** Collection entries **
------------------------------------------------------------------------

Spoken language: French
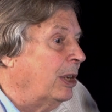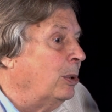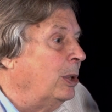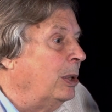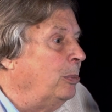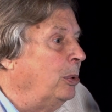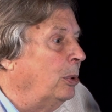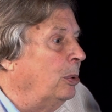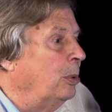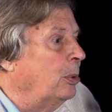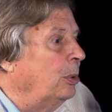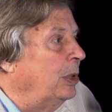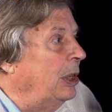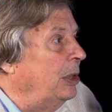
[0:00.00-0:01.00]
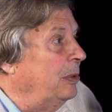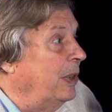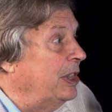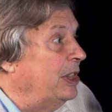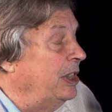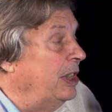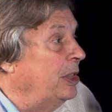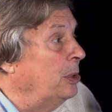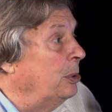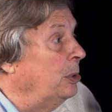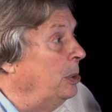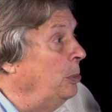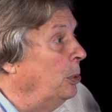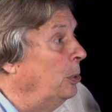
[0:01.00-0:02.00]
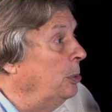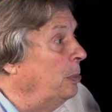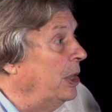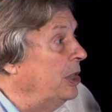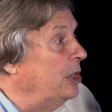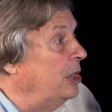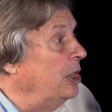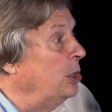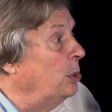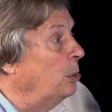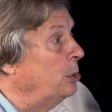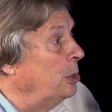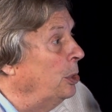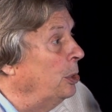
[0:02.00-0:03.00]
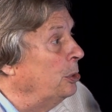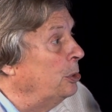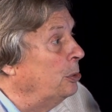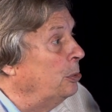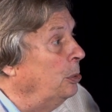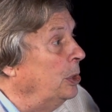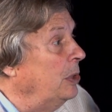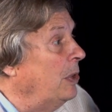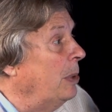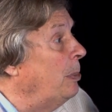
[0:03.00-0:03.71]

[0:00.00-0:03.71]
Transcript: que les bureaux qu'on a à l'université sont des bureaux de prestige au sens où on n'y va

------------------------------------------------------------------------

** WHAT TO PRODUCE **
Set down the data above word for word, leaving every picture out.

** FINAL ANSWER **
Spoken language: French
[0:00.00-0:01.00]
[0:01.00-0:02.00]
[0:02.00-0:03.00]
[0:03.00-0:03.71]

[0:00.00-0:03.71]
Transcript: que les bureaux qu'on a à l'université sont des bureaux de prestige au sens où on n'y va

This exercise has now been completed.